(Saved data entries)
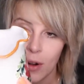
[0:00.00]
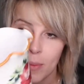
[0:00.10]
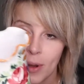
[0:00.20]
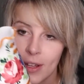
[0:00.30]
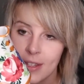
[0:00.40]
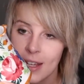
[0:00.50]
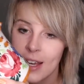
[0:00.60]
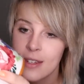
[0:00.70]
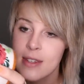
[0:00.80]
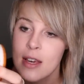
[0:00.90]
flower pots, I
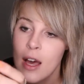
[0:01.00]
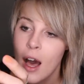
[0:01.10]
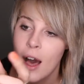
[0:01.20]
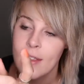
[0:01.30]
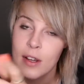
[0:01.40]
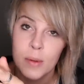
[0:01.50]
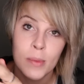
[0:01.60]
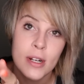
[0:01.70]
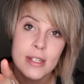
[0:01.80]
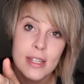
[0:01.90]
guess. Uh, they are
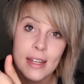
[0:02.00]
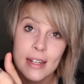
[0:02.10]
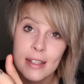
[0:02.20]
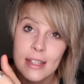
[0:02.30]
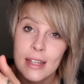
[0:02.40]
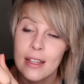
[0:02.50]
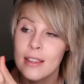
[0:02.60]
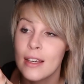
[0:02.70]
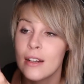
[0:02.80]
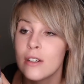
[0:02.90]
marked
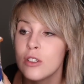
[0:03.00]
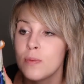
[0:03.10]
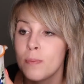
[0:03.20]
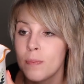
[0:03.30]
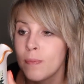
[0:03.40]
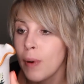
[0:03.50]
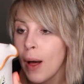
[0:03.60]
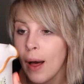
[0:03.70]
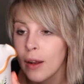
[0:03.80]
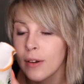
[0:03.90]
Italy, they are just
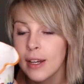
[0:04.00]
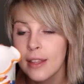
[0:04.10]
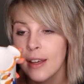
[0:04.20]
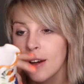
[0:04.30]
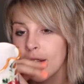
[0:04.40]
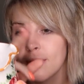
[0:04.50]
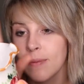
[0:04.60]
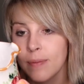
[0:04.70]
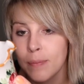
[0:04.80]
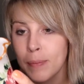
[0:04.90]
pottery, they
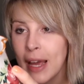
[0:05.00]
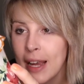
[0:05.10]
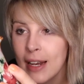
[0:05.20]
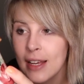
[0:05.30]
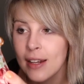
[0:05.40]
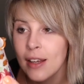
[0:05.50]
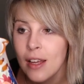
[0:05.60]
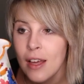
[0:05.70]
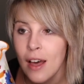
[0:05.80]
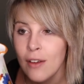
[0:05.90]
are painted.
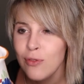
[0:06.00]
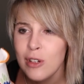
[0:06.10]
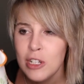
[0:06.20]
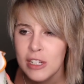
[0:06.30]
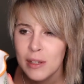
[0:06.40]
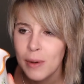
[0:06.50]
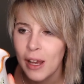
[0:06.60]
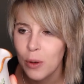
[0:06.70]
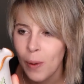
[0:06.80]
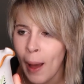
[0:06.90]
Unfortunately, when
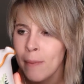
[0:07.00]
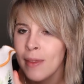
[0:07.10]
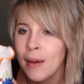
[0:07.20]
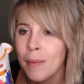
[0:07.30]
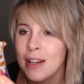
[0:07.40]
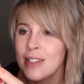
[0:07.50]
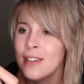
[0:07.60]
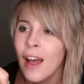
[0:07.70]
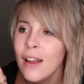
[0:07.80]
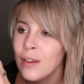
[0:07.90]
I grabbed them, I
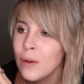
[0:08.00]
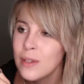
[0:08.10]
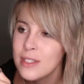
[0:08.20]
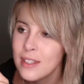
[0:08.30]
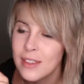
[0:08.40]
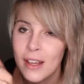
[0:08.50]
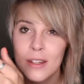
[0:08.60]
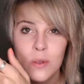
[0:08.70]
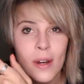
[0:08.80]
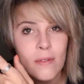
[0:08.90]
did not notice that they
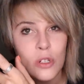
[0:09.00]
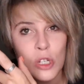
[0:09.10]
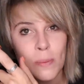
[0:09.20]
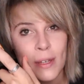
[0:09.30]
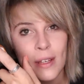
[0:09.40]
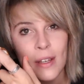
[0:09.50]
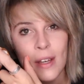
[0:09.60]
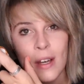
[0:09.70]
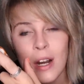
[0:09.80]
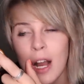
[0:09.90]
do have chipping
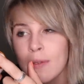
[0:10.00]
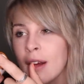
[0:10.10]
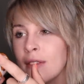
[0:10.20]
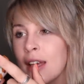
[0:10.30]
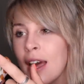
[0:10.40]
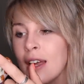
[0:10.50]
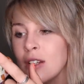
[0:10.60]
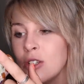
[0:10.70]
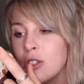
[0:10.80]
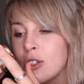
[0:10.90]
around the
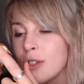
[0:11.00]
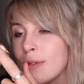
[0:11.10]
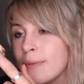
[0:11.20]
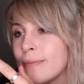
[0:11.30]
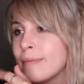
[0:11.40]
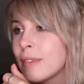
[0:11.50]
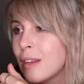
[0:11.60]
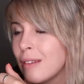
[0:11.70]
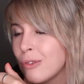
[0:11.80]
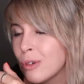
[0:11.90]
edge,
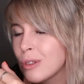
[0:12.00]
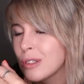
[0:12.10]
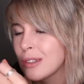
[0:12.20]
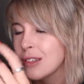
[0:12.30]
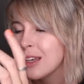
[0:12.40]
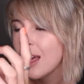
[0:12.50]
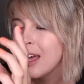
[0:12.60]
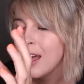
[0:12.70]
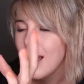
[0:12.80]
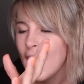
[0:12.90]
unfortunately.
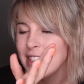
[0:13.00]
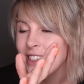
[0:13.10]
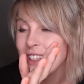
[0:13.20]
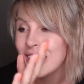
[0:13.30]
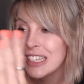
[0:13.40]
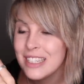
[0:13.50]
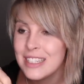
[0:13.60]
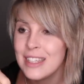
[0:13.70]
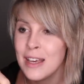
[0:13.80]
I did list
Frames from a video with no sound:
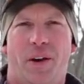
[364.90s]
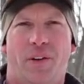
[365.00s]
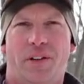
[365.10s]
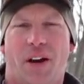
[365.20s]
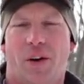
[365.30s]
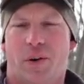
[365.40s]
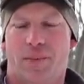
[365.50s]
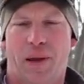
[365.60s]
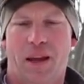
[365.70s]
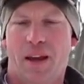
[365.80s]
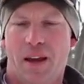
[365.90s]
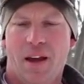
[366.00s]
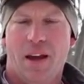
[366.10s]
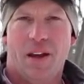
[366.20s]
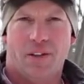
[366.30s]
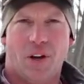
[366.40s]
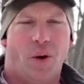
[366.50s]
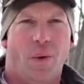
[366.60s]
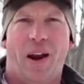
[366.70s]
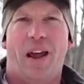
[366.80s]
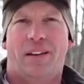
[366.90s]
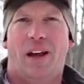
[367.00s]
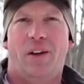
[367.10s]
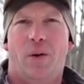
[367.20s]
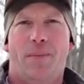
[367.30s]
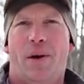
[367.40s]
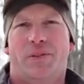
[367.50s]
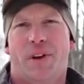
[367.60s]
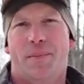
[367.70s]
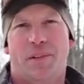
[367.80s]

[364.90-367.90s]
they reach out to me. So when I tell you about something,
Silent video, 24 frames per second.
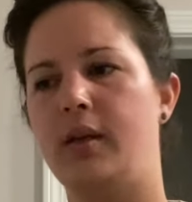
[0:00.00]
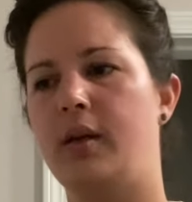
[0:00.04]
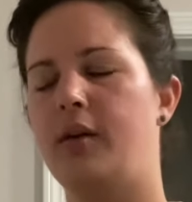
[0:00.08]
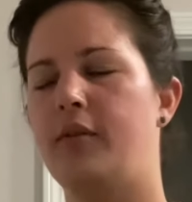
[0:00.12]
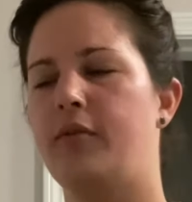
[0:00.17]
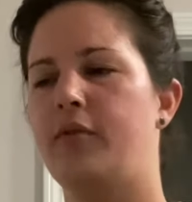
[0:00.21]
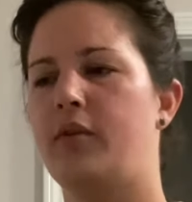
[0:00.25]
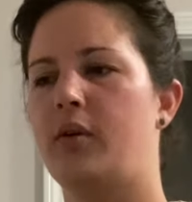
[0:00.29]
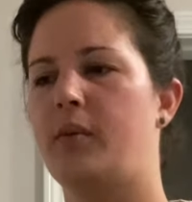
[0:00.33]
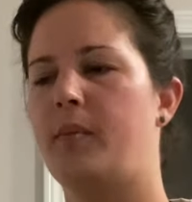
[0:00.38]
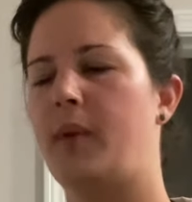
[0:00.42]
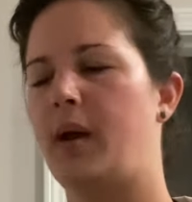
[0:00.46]

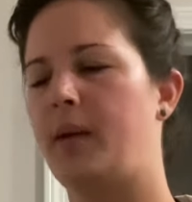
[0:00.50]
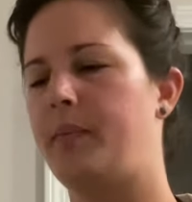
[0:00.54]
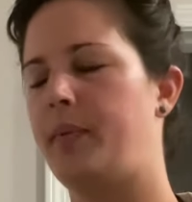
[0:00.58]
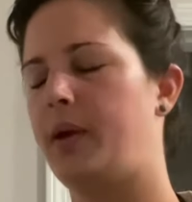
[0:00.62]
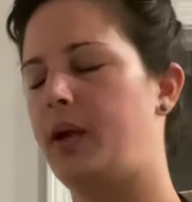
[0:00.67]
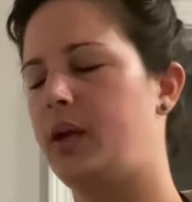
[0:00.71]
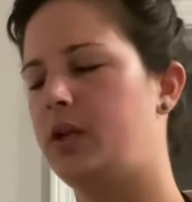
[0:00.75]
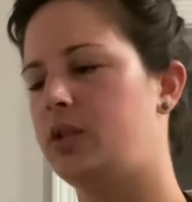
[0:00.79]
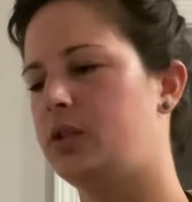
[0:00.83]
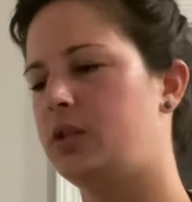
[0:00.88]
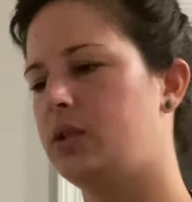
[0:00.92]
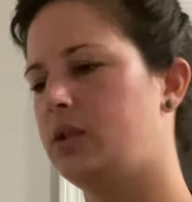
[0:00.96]
For my
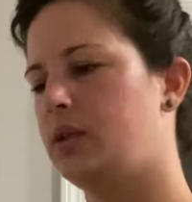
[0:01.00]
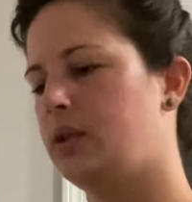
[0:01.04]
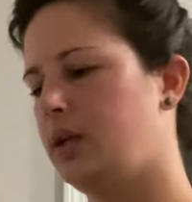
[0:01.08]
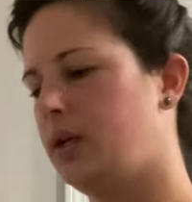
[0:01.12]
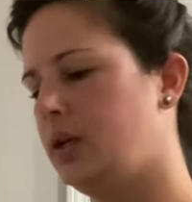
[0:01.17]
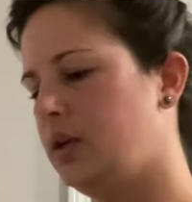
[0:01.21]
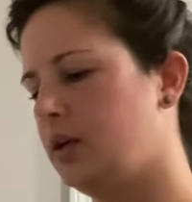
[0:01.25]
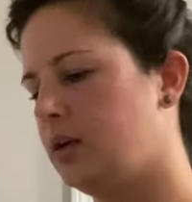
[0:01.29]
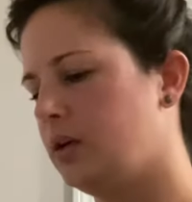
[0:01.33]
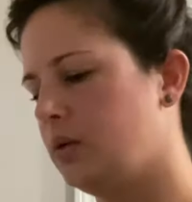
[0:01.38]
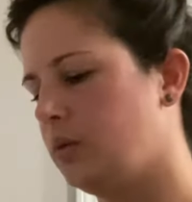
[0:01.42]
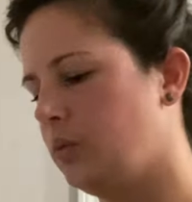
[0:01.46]
patient
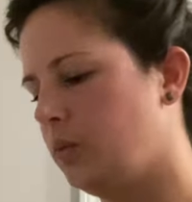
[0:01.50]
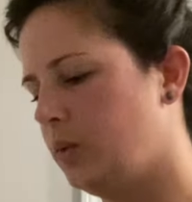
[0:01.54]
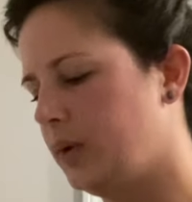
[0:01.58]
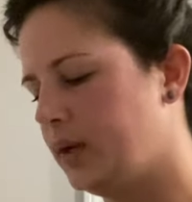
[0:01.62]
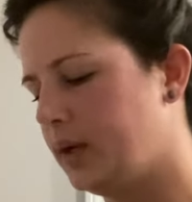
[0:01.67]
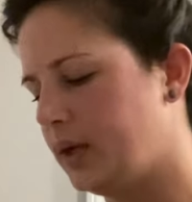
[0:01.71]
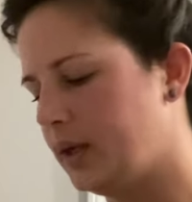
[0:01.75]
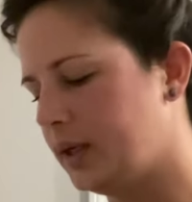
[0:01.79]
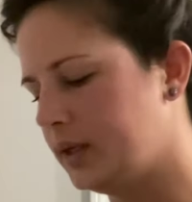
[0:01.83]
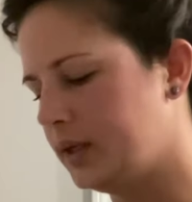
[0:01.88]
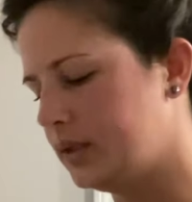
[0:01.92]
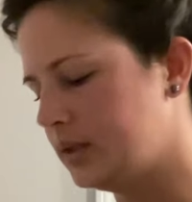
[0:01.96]
here, when
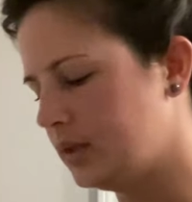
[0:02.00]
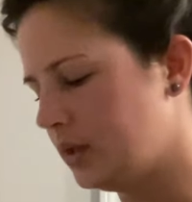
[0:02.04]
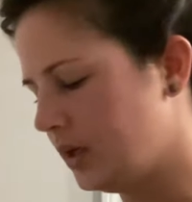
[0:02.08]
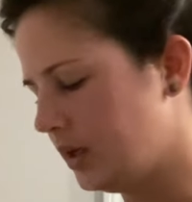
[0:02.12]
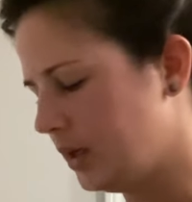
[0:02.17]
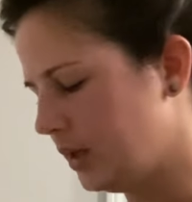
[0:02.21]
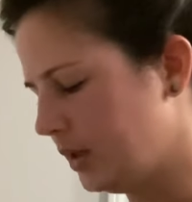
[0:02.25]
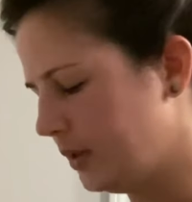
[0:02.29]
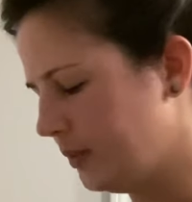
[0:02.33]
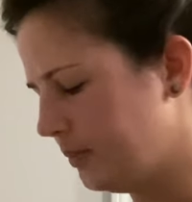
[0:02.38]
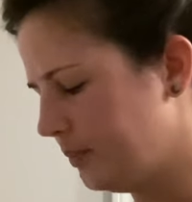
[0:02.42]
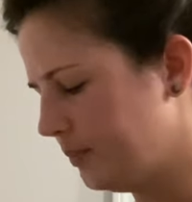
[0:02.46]
I
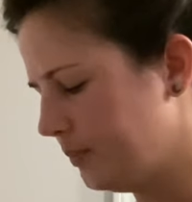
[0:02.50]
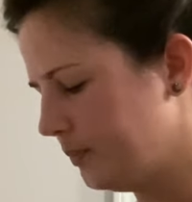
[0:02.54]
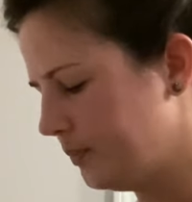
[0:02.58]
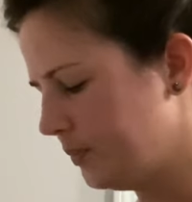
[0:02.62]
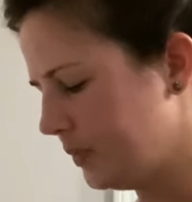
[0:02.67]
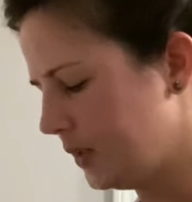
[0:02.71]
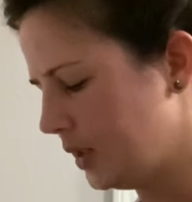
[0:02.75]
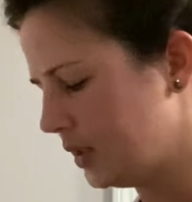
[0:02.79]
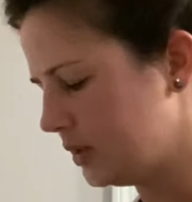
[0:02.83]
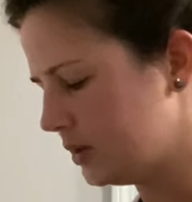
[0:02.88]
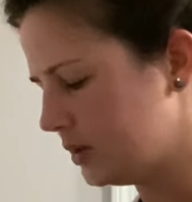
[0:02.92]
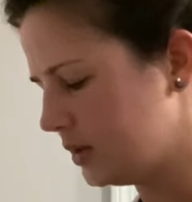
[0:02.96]

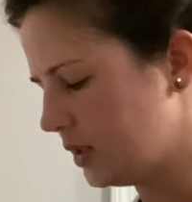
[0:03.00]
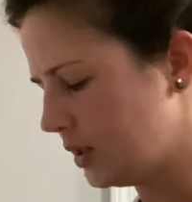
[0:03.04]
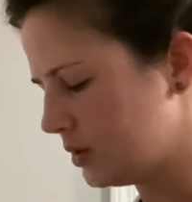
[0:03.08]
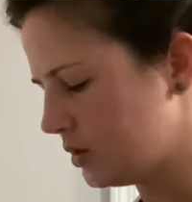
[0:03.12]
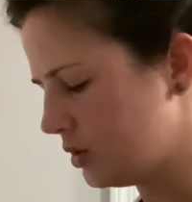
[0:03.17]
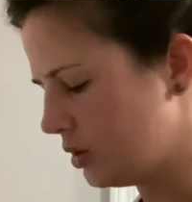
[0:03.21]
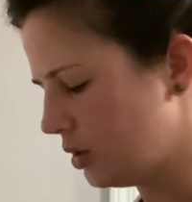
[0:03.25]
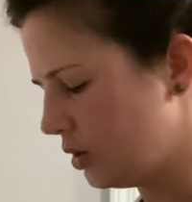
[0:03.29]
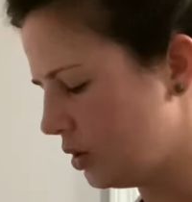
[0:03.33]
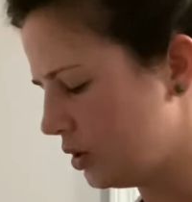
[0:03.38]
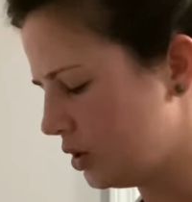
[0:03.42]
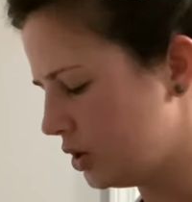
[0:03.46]
assessed
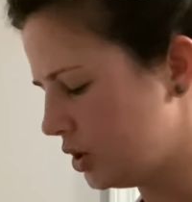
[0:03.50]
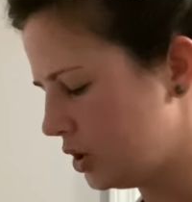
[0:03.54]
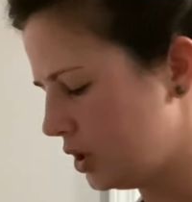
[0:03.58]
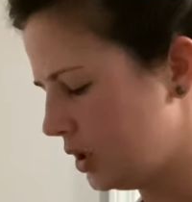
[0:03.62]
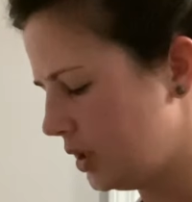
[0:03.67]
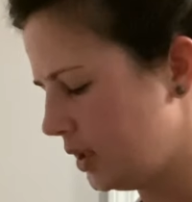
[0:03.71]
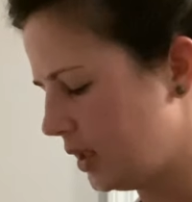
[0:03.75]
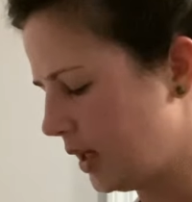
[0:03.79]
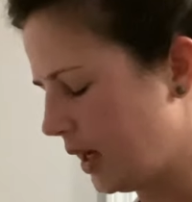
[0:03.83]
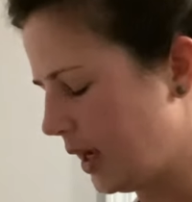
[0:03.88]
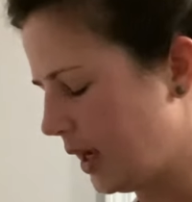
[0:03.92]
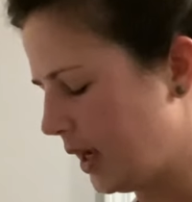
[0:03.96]
her,
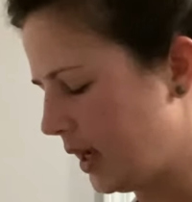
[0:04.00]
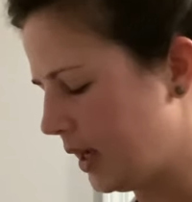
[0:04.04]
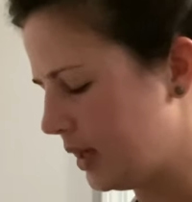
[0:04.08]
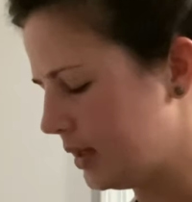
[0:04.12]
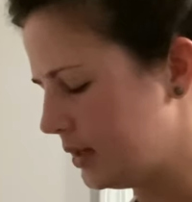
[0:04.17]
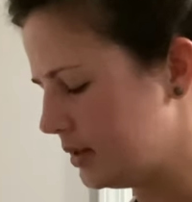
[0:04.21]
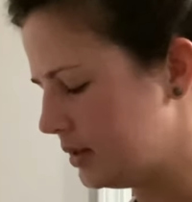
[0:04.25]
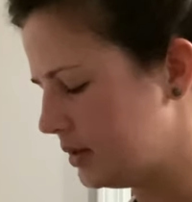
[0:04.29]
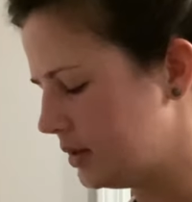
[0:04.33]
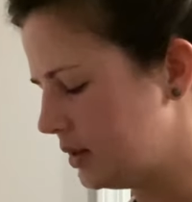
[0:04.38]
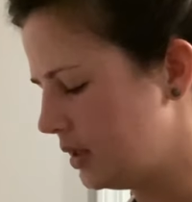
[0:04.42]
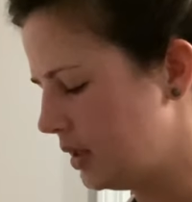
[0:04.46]
she
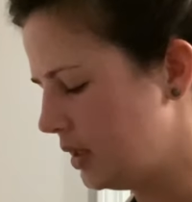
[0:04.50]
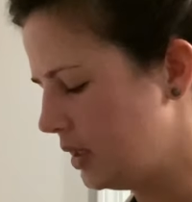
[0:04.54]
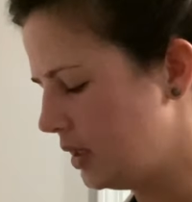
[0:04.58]
has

▶ Instructions for the task: What you give back must match the entries exactly, apart from the omitted pictures.

▶ Reply to the exercise:
[0:00.00]
[0:00.10]
[0:00.20]
[0:00.30]
[0:00.40]
[0:00.50]
[0:00.60]
[0:00.70]
[0:00.80]
[0:00.90]
flower pots, I
[0:01.00]
[0:01.10]
[0:01.20]
[0:01.30]
[0:01.40]
[0:01.50]
[0:01.60]
[0:01.70]
[0:01.80]
[0:01.90]
guess. Uh, they are
[0:02.00]
[0:02.10]
[0:02.20]
[0:02.30]
[0:02.40]
[0:02.50]
[0:02.60]
[0:02.70]
[0:02.80]
[0:02.90]
marked
[0:03.00]
[0:03.10]
[0:03.20]
[0:03.30]
[0:03.40]
[0:03.50]
[0:03.60]
[0:03.70]
[0:03.80]
[0:03.90]
Italy, they are just
[0:04.00]
[0:04.10]
[0:04.20]
[0:04.30]
[0:04.40]
[0:04.50]
[0:04.60]
[0:04.70]
[0:04.80]
[0:04.90]
pottery, they
[0:05.00]
[0:05.10]
[0:05.20]
[0:05.30]
[0:05.40]
[0:05.50]
[0:05.60]
[0:05.70]
[0:05.80]
[0:05.90]
are painted.
[0:06.00]
[0:06.10]
[0:06.20]
[0:06.30]
[0:06.40]
[0:06.50]
[0:06.60]
[0:06.70]
[0:06.80]
[0:06.90]
Unfortunately, when
[0:07.00]
[0:07.10]
[0:07.20]
[0:07.30]
[0:07.40]
[0:07.50]
[0:07.60]
[0:07.70]
[0:07.80]
[0:07.90]
I grabbed them, I
[0:08.00]
[0:08.10]
[0:08.20]
[0:08.30]
[0:08.40]
[0:08.50]
[0:08.60]
[0:08.70]
[0:08.80]
[0:08.90]
did not notice that they
[0:09.00]
[0:09.10]
[0:09.20]
[0:09.30]
[0:09.40]
[0:09.50]
[0:09.60]
[0:09.70]
[0:09.80]
[0:09.90]
do have chipping
[0:10.00]
[0:10.10]
[0:10.20]
[0:10.30]
[0:10.40]
[0:10.50]
[0:10.60]
[0:10.70]
[0:10.80]
[0:10.90]
around the
[0:11.00]
[0:11.10]
[0:11.20]
[0:11.30]
[0:11.40]
[0:11.50]
[0:11.60]
[0:11.70]
[0:11.80]
[0:11.90]
edge,
[0:12.00]
[0:12.10]
[0:12.20]
[0:12.30]
[0:12.40]
[0:12.50]
[0:12.60]
[0:12.70]
[0:12.80]
[0:12.90]
unfortunately.
[0:13.00]
[0:13.10]
[0:13.20]
[0:13.30]
[0:13.40]
[0:13.50]
[0:13.60]
[0:13.70]
[0:13.80]
I did list
Frames from a video with no sound:
[364.90s]
[365.00s]
[365.10s]
[365.20s]
[365.30s]
[365.40s]
[365.50s]
[365.60s]
[365.70s]
[365.80s]
[365.90s]
[366.00s]
[366.10s]
[366.20s]
[366.30s]
[366.40s]
[366.50s]
[366.60s]
[366.70s]
[366.80s]
[366.90s]
[367.00s]
[367.10s]
[367.20s]
[367.30s]
[367.40s]
[367.50s]
[367.60s]
[367.70s]
[367.80s]

[364.90-367.90s]
they reach out to me. So when I tell you about something,
Silent video, 24 frames per second.
[0:00.00]
[0:00.04]
[0:00.08]
[0:00.12]
[0:00.17]
[0:00.21]
[0:00.25]
[0:00.29]
[0:00.33]
[0:00.38]
[0:00.42]
[0:00.46]

[0:00.50]
[0:00.54]
[0:00.58]
[0:00.62]
[0:00.67]
[0:00.71]
[0:00.75]
[0:00.79]
[0:00.83]
[0:00.88]
[0:00.92]
[0:00.96]
For my
[0:01.00]
[0:01.04]
[0:01.08]
[0:01.12]
[0:01.17]
[0:01.21]
[0:01.25]
[0:01.29]
[0:01.33]
[0:01.38]
[0:01.42]
[0:01.46]
patient
[0:01.50]
[0:01.54]
[0:01.58]
[0:01.62]
[0:01.67]
[0:01.71]
[0:01.75]
[0:01.79]
[0:01.83]
[0:01.88]
[0:01.92]
[0:01.96]
here, when
[0:02.00]
[0:02.04]
[0:02.08]
[0:02.12]
[0:02.17]
[0:02.21]
[0:02.25]
[0:02.29]
[0:02.33]
[0:02.38]
[0:02.42]
[0:02.46]
I
[0:02.50]
[0:02.54]
[0:02.58]
[0:02.62]
[0:02.67]
[0:02.71]
[0:02.75]
[0:02.79]
[0:02.83]
[0:02.88]
[0:02.92]
[0:02.96]

[0:03.00]
[0:03.04]
[0:03.08]
[0:03.12]
[0:03.17]
[0:03.21]
[0:03.25]
[0:03.29]
[0:03.33]
[0:03.38]
[0:03.42]
[0:03.46]
assessed
[0:03.50]
[0:03.54]
[0:03.58]
[0:03.62]
[0:03.67]
[0:03.71]
[0:03.75]
[0:03.79]
[0:03.83]
[0:03.88]
[0:03.92]
[0:03.96]
her,
[0:04.00]
[0:04.04]
[0:04.08]
[0:04.12]
[0:04.17]
[0:04.21]
[0:04.25]
[0:04.29]
[0:04.33]
[0:04.38]
[0:04.42]
[0:04.46]
she
[0:04.50]
[0:04.54]
[0:04.58]
has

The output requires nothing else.